篠原教授は、番組の中で次のようにおっしゃっています。

「人類を宇宙太陽光発電を使って1万年でも生き延びさせると。」

「地球の上で閉鎖している限りはきっと誰かが我慢しているんだろうなと。」

「みんなが我慢しなくてもよいようにするには宇宙まで行かないといけないなと思ってます。」

 

「現実だけ見ていると世知辛い一方ですし、夢だけ見てたら現実離れしたっていう話になるので、やっぱり夢っていう本当にフワフワしたものに近づくためには現実があって、それの架け橋が重要なんだろうと思ってますけど。」

「夢と現実の架け橋的なところが私の中では科学なんですけど。

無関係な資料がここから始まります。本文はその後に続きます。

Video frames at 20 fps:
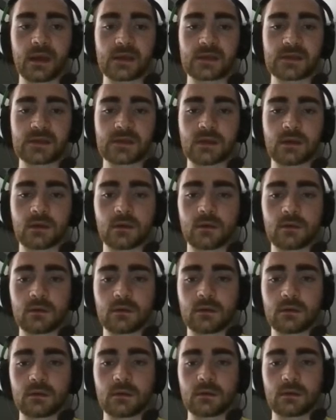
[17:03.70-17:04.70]
so
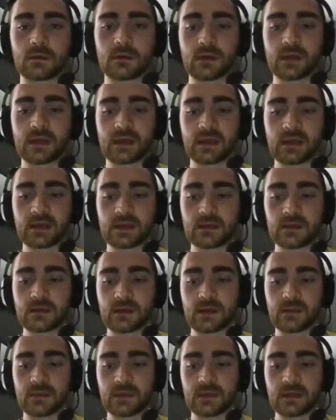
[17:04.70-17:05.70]
again,
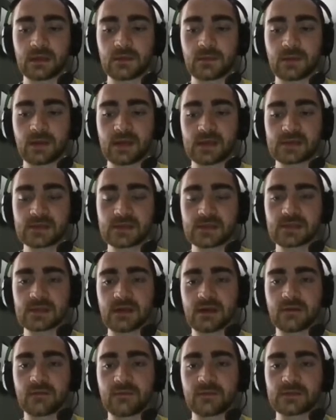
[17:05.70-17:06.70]
I'm not going to pass this
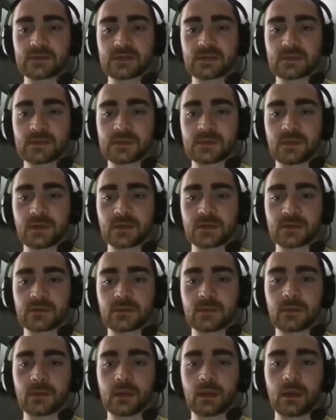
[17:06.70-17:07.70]
off as some special
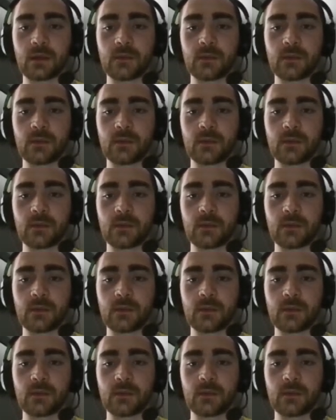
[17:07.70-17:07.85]
play,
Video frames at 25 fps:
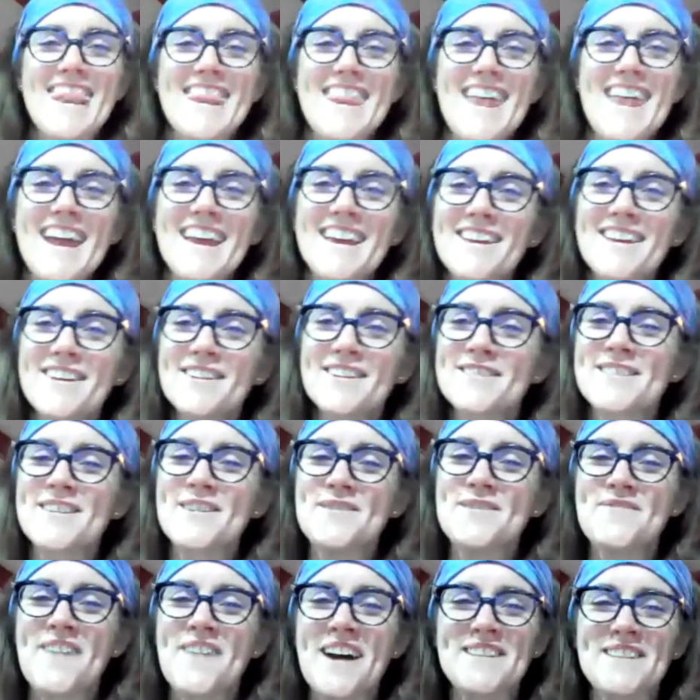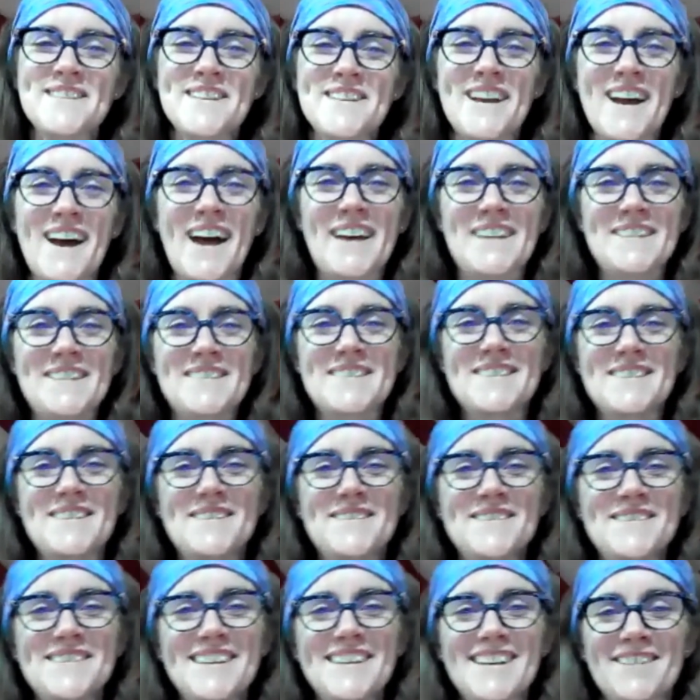Thank you so much, guys.
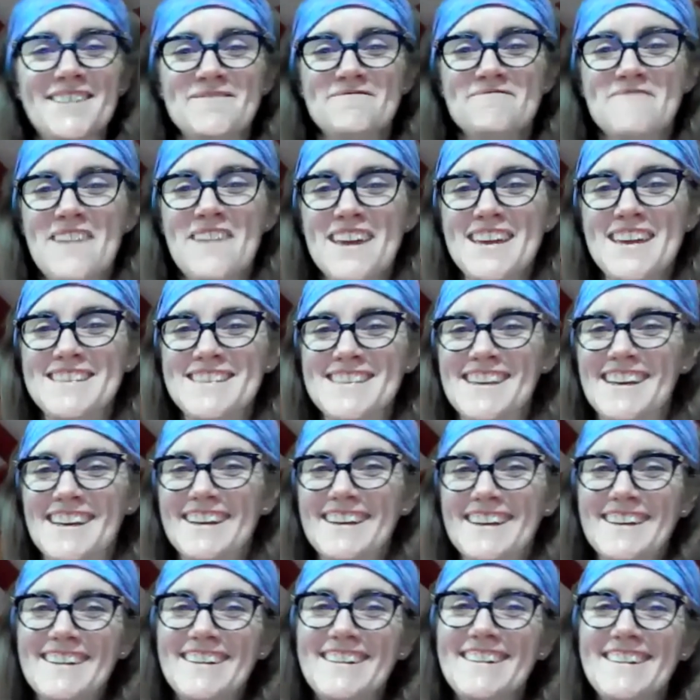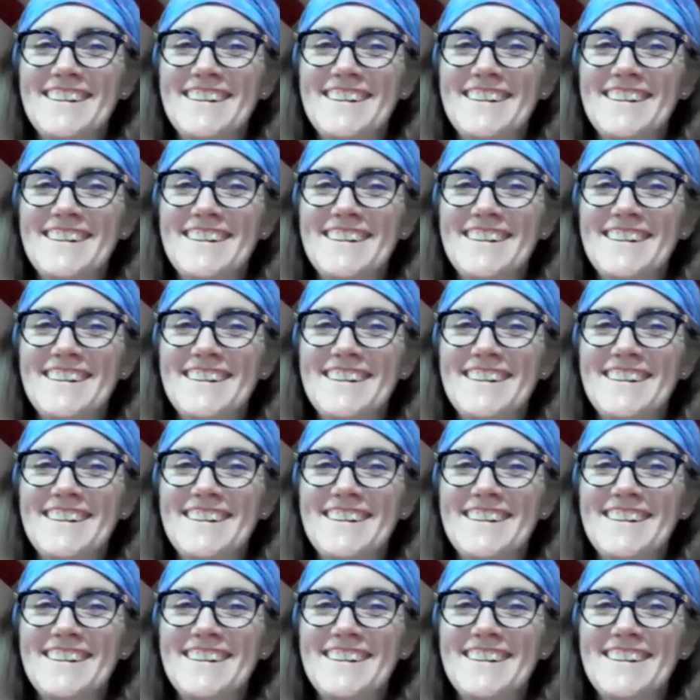You did amazing.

」

 

こうして、恩師である当時の松本教授の描いた宇宙太陽光発電という夢はやがて篠原教授の教え子たちへ引き継がれるのです。

 

宇宙太陽光発電は、クリーンかつ安全で枯渇しないエネルギーであることから、エネルギー問題と地球温暖化問題を解決する将来の基幹エネルギーとして期待を集めています。

 

将来のエネルギー源の有力候補として宇宙太陽光発電は大きな可能性を秘めていると思います。

ちなみに、以前ご紹介した赤道直下に人工島を作るという「グリーンフロート」プロジェクトでも宇宙太陽光発電をエネルギー源の最有力候補として開発が進められているようです。

 

ということで、番組では実用化の時期について触れていませんでしたが、“脱原発”、“脱化石燃料”の促進の観点からも1日も早い実用化が待たれます。